Le goût de saké(kette)
"Abnormal Family" est une œuvre culte à plus d'un titre. Tout d'abord, elle est réalisée par Suo Masayuki, un autre des très nombreux futurs réalisateurs mondiaelment réputés, qui fait ses premières armes dans le genre du pinku avant de réaliser – une dizaine d'années plus tard – "Shall we dance ?" – énorme succès au box-office local, gagnant de 13 "Oscars japonais" et également plus gros succès (à l'époque) d'un film asiatique au box-office riain avec près de 10 millions de bénéfices. "Shall we dance ?" était même prévu d'être remaké par John Turteltaub avec Tom Hanks dans le rôle principal avant de tomber dans les méandres des tiroirs hollywoodiens pendant des années avant de connaître une médiocre adaptation avec Richard Gere et Jennifer Lopez dans les rôles principaux.
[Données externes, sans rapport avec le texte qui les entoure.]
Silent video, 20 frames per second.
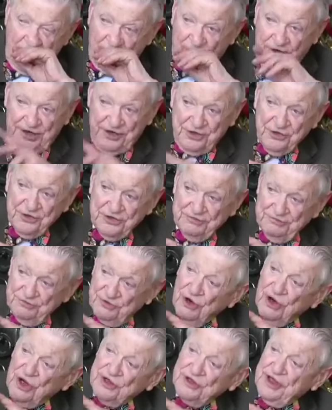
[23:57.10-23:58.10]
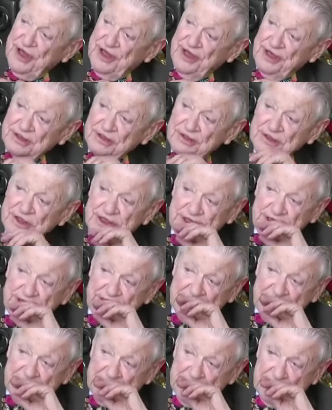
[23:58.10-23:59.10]
or I couldn't have drawn that,
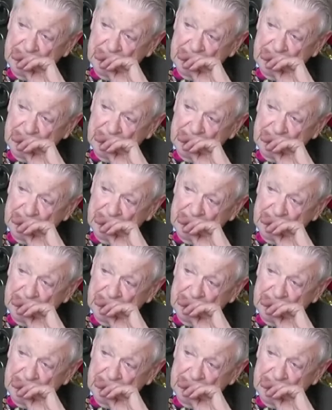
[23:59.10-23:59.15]
okay?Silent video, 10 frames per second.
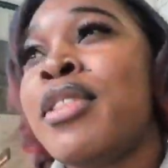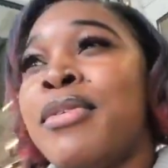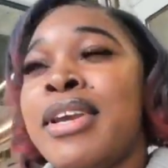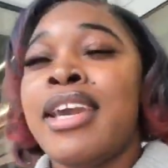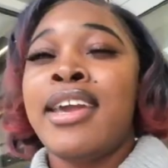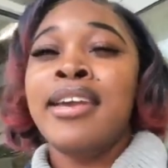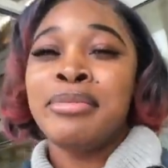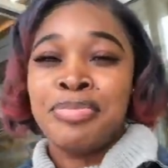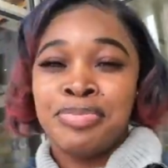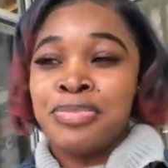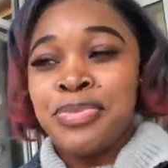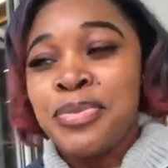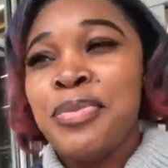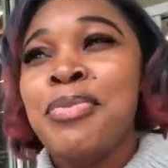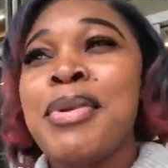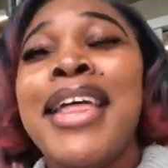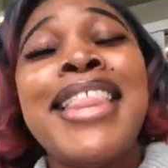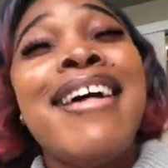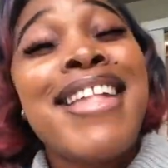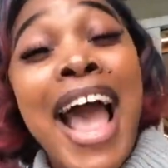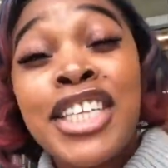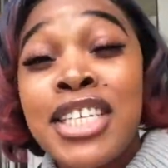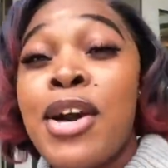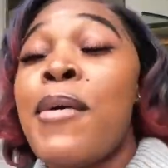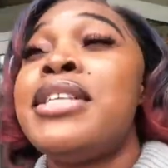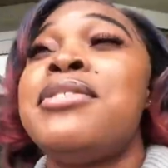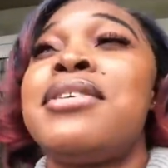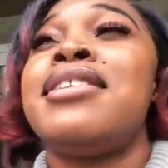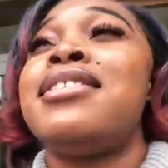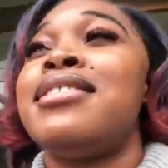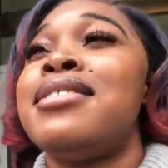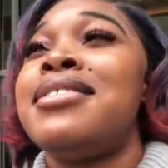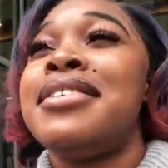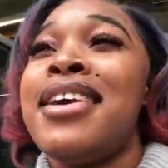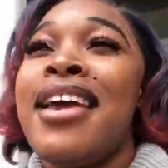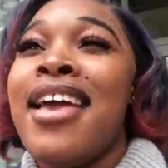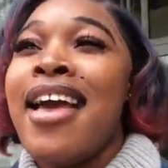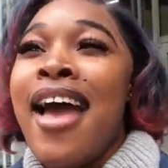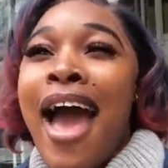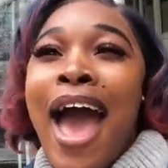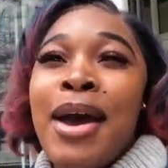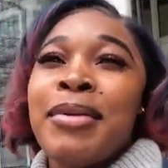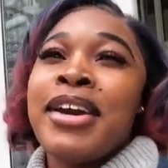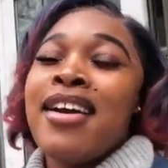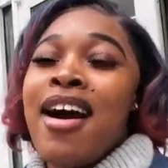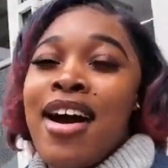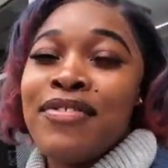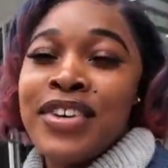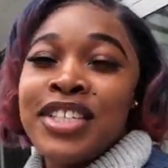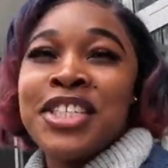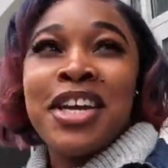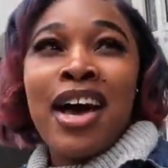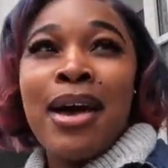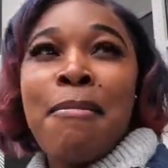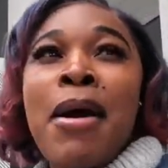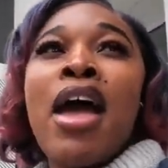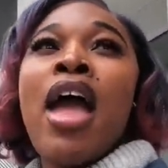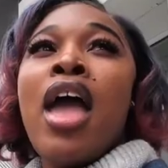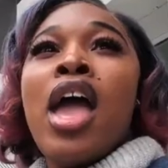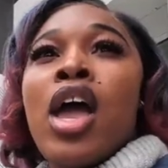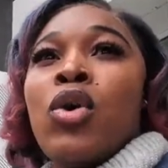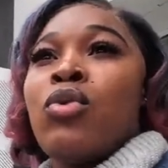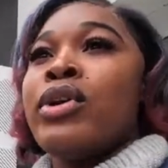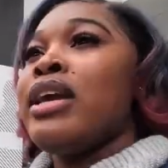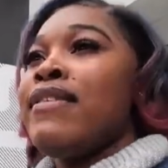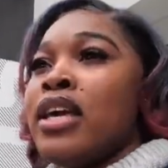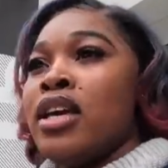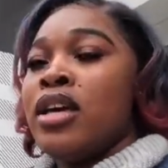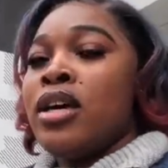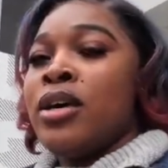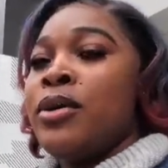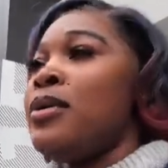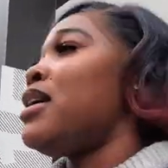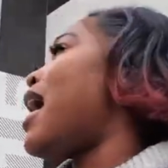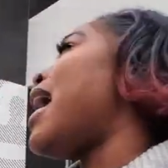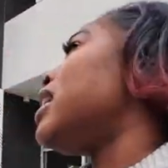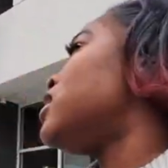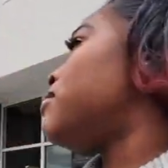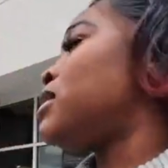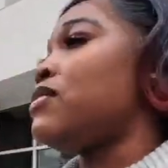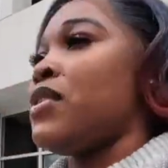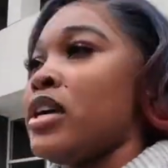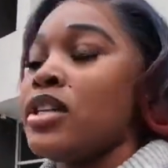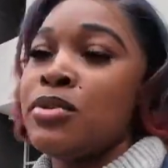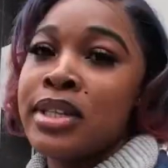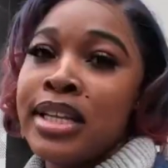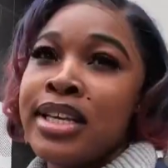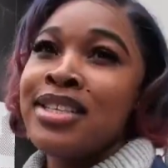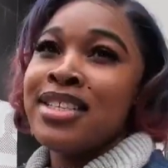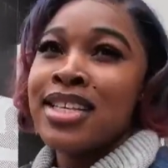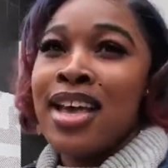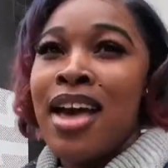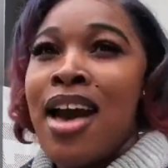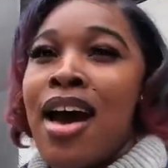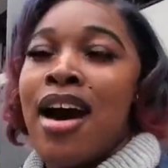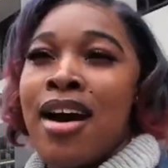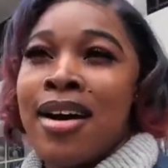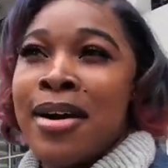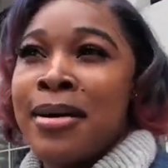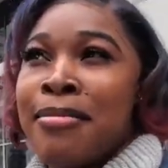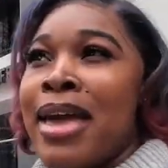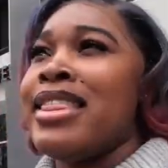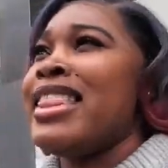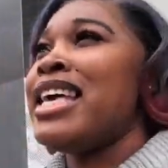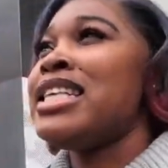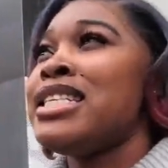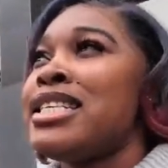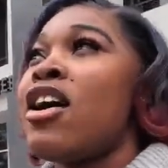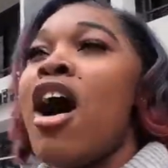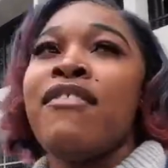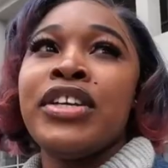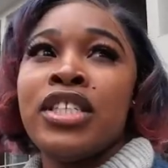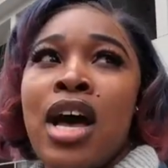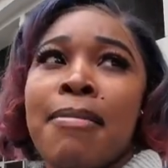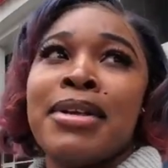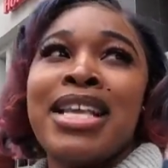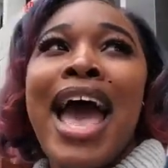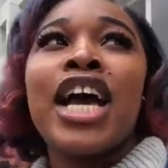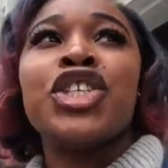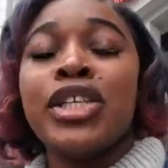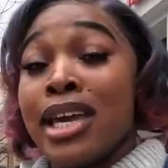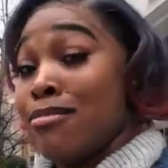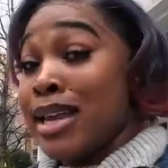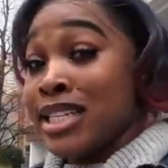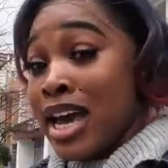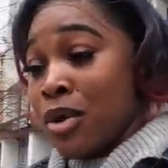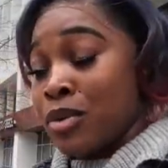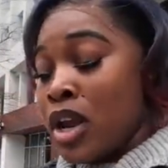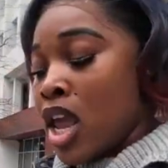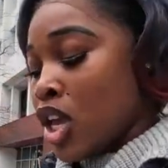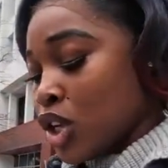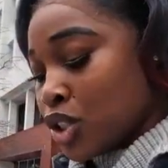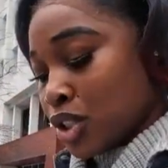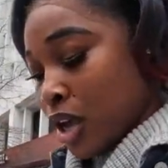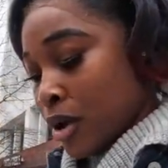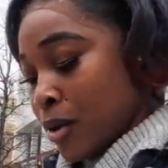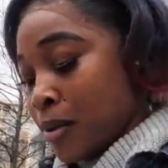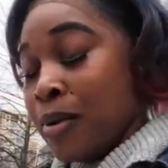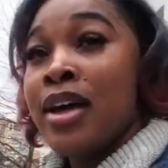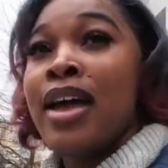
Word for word: 3, and that's actually going to conclude our coffee shop review. I had so much fun doing this, and this coffee shop is actually in Midtown, so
Suo Masayuki, qui est un réalisateur totalement sous-estimé, avec des bons gros succès à la clé, comme "Fancy Dance" et "Sumo do, sumo don't" et – plus récemment – "Even so, I didn't do it", mais qui n'a réalisé qu'une poignée de longs de fiction en 25 ans de carrière.
Ensuite, "Abnormal Family" est une œuvre culte pour être une parodie érotique des films d'Ozu…pas un simple plagiat, mais un vrai hommage réfléchi, qui est aujourd'hui étudié dans certaines écoles (!!) et a même eu droit à une citation dans "Viva Erotica" du hongkongais Edmond Pang.
Effectivement, tout y est: depuis la petite citation avant même le début du film, un générique peint sur des toiles, une caméra à ras les touffes sur les tatamis, des plans épurés qui durent souvent plus que de raison, des acteurs au débit de paroles lent et mesuré, les inserts de plans de voisinage anodins, etc, etc…Et même l'histoire pourrait être tiré de l'un des scénarii d'Ozu (avec des larges emprunts à plusieurs de ses œuvres) avec ce père de famille veuf, qui veille au bonheur de ses enfants, chagriné que sa fille aînée ne soit pas encore mariée…sauf que – pinku oblige – toutes ces situations sont évidemment détournées avec un premier fils lubrique, un autre qui s'envoie en l'air sous le toit familial, la grande sœur prostituée et le père de famille, qui fantasme sur la serveuse du bar.
Si le quota des scènes de sexe est scrupuleusement respecté et inclut masturbation, femmes soumises, bondage et même SM sans jamais être trop choquants, ni aller au-delà du simple soft-porn chaste et figuré, l'hommage et les très nombreuses références cinématographiques passent joyeusement le temps entre deux parties de jambes en l'air. Mieux, on zapperait presque volontiers les scènes plus chaudes pour savoir ce que Suo a encore bien pu parodier par la suite. Un Suo en totale roue libre, qui a dû se faire retourner Ozu plus d'une fois dans son cercueil – mais qui le fait avec tact et intelligence, comme le prouve également cette scène absolument géniale vers la fin du film, où une femme et son beau-père se mettent tous deux à réciter avec la seule voix de la jeune femme un discours sur des choses incroyablement communes; un discours dit "philosophique" sur les petites choses de la vie, tel qu'Ozu les adorait, mais qui est également le discours communément tenu par les vieilles générations à l'égard de leurs enfants, où les femmes sont tenues de se soumettre à leurs maris et à ne pas divorcer sous le seul prétexte d'un mariage malheureux. Assez terrible dans son propos, culotté (c'est le cas de le dire) dans un film du genre et brillamment mis en scène.
Bref, un petit pinku très bon à la base et enrichi par l'habile hommage.